You may convey a work based on the Program, […] provided that you also meet all of these conditions:

  • a) The work must carry prominent notices stating that you modified it, and giving a relevant date.
  • b) The work must carry prominent notices stating that it is released under this License […].
  • c) You must license the entire work, as a whole, under this License to anyone who comes into possession of a copy. This License will therefore apply, along with any applicable section 7 additional terms, to the whole of the work, and all its parts, regardless of how they are packaged. This License gives no permission to license the work in any other way, but it does not invalidate such permission if you have separately received it.

In contrast, the MIT license has no comparable requirement. It only requires that you attribute the original project appropriately:

The above copyright notice and this permission notice shall be included in all copies or substantial portions of the Software.
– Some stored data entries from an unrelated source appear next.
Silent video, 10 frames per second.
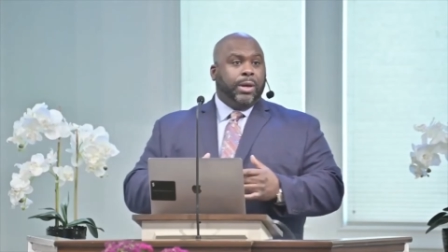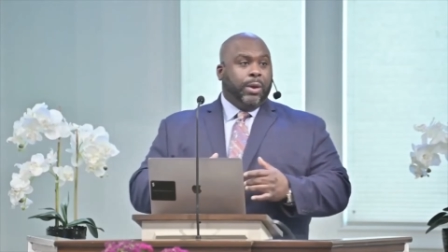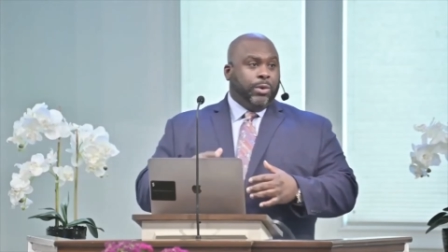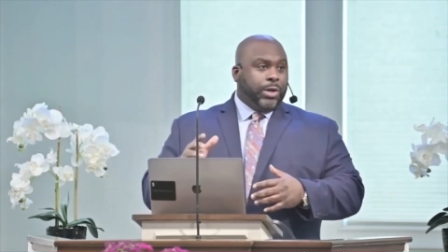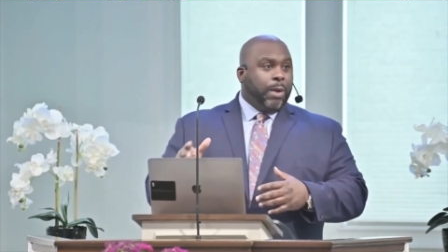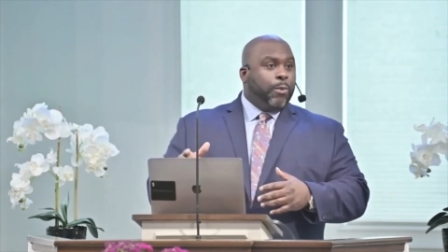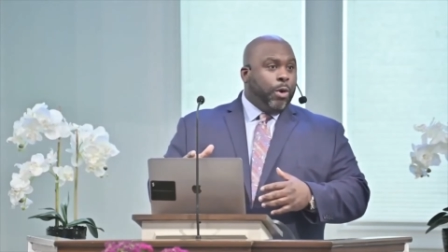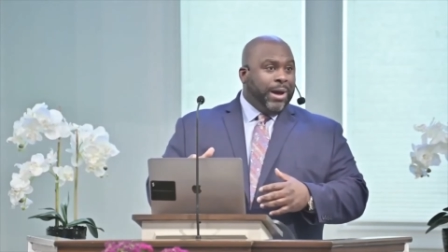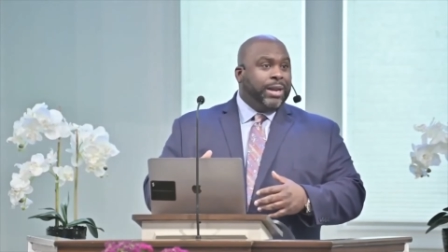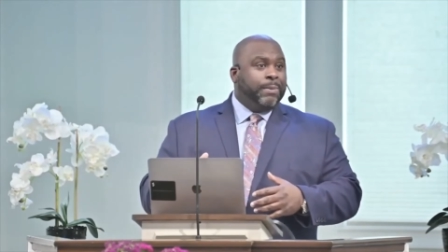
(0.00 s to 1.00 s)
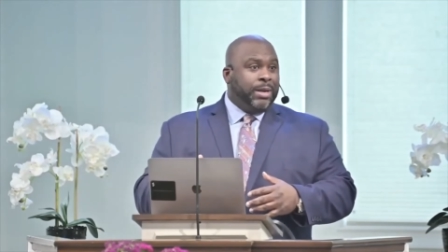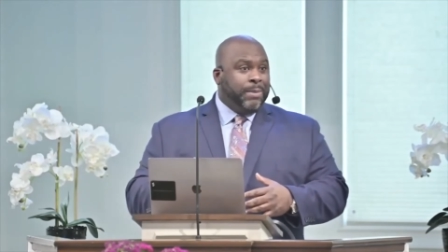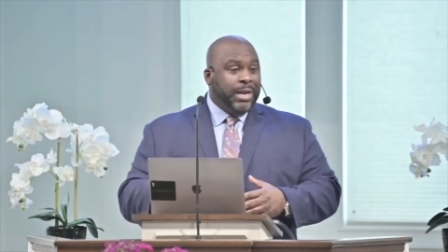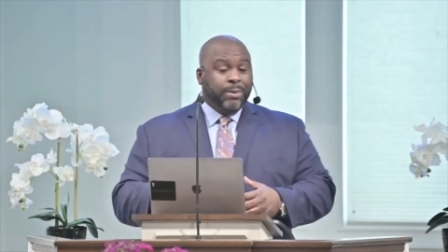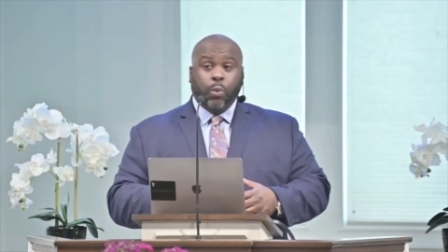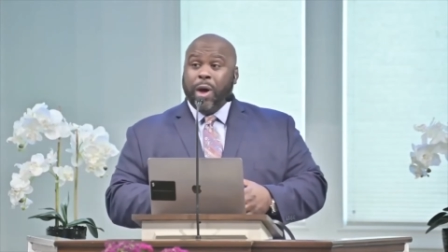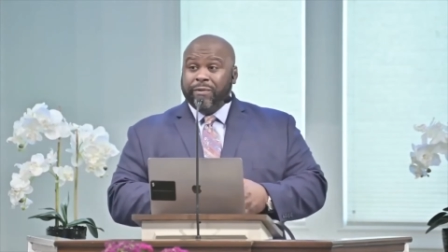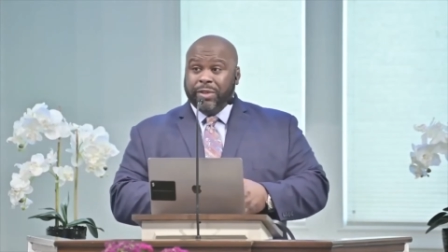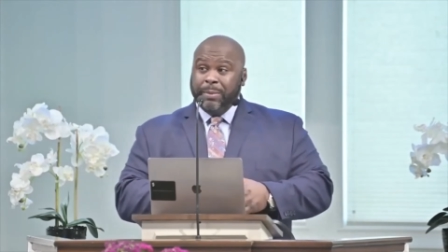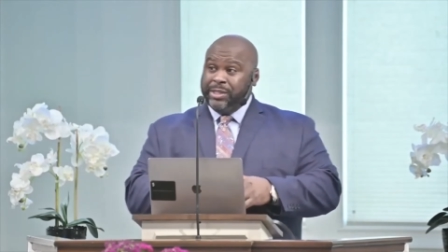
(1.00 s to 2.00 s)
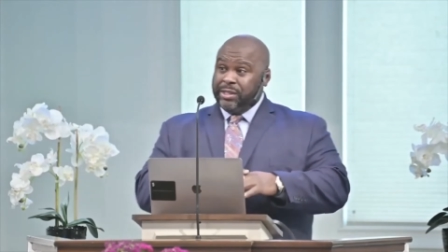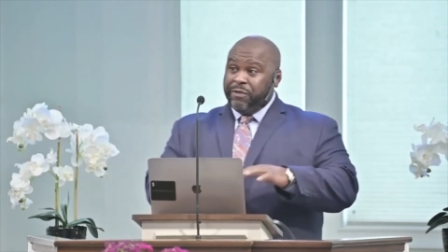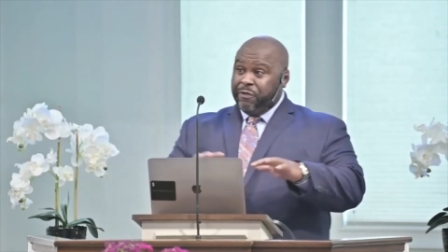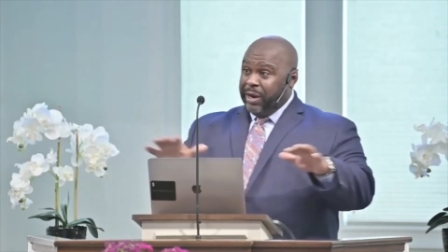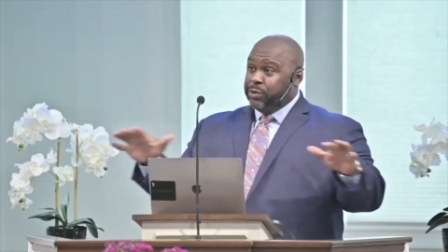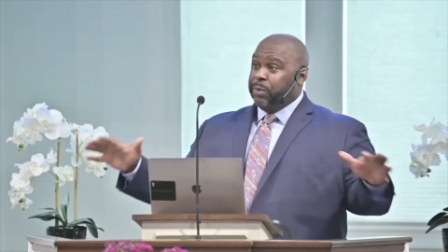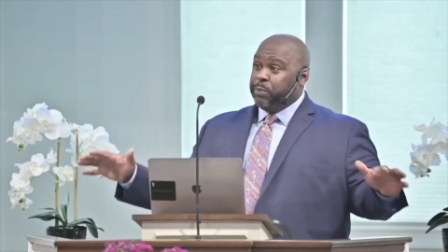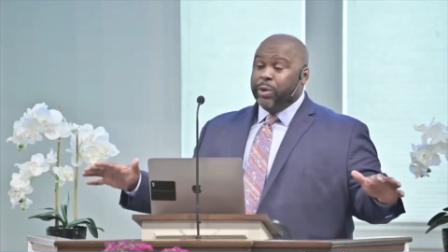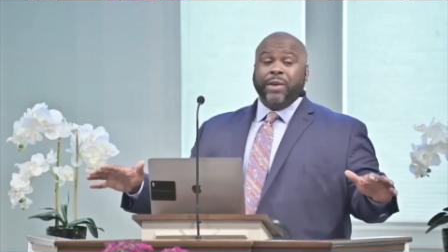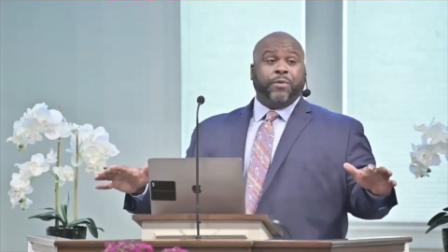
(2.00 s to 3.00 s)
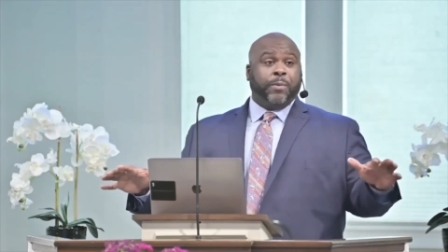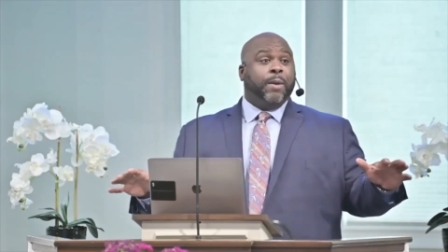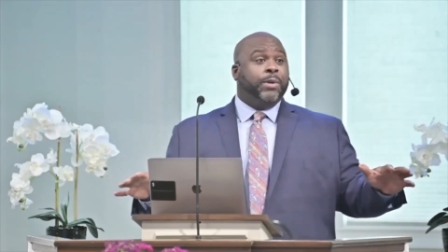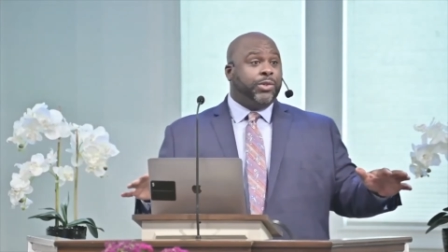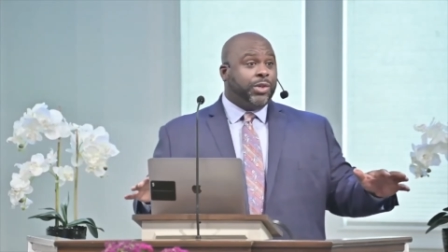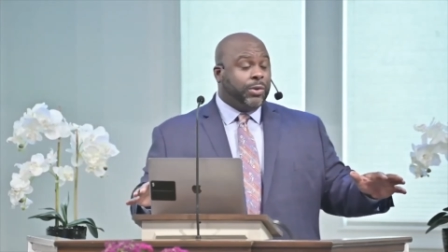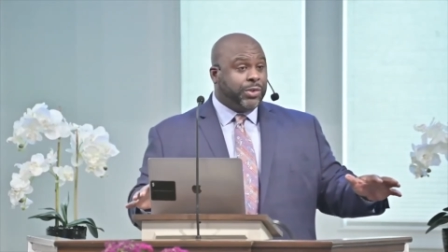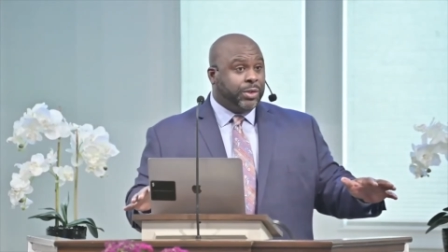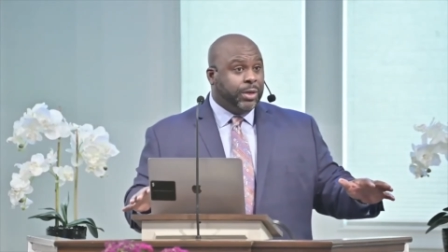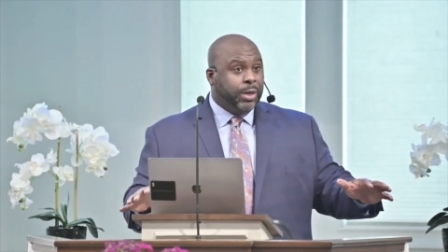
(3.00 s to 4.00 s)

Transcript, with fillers: And we'll talk more about them in a minute. One of them is just the fellowship you get from coming to church.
When you inherit the GPLv3 license from the other project, you do have a couple of extra points to consider:

  • Was the original project licensed under the GPLv3 or the GPLv3 “or any later version” (GPLv3+)? If later versions are allowed you have the choice of keeping it that way, or only allowing the GPLv3.
  • If the GPLv3 was augmented with extra permissions (see section 7) you may remove them, at your choice.
  • If the GPLv3 was augmented to require certain notices to be preserved, you must do so.
  • While your project as whole must be available under the GPLv3, specific parts of it may be under a more permissive license (e.g. parts that you wrote entirely by yourself or parts that are under the MIT). If you want to keep it this way, it is best to track the licensing status on a file by file basis (e.g. by a license comment in the file header). If you accept outside contributions, make it clear that individual files have a more permissive license. I would also note this in a LICENSE file.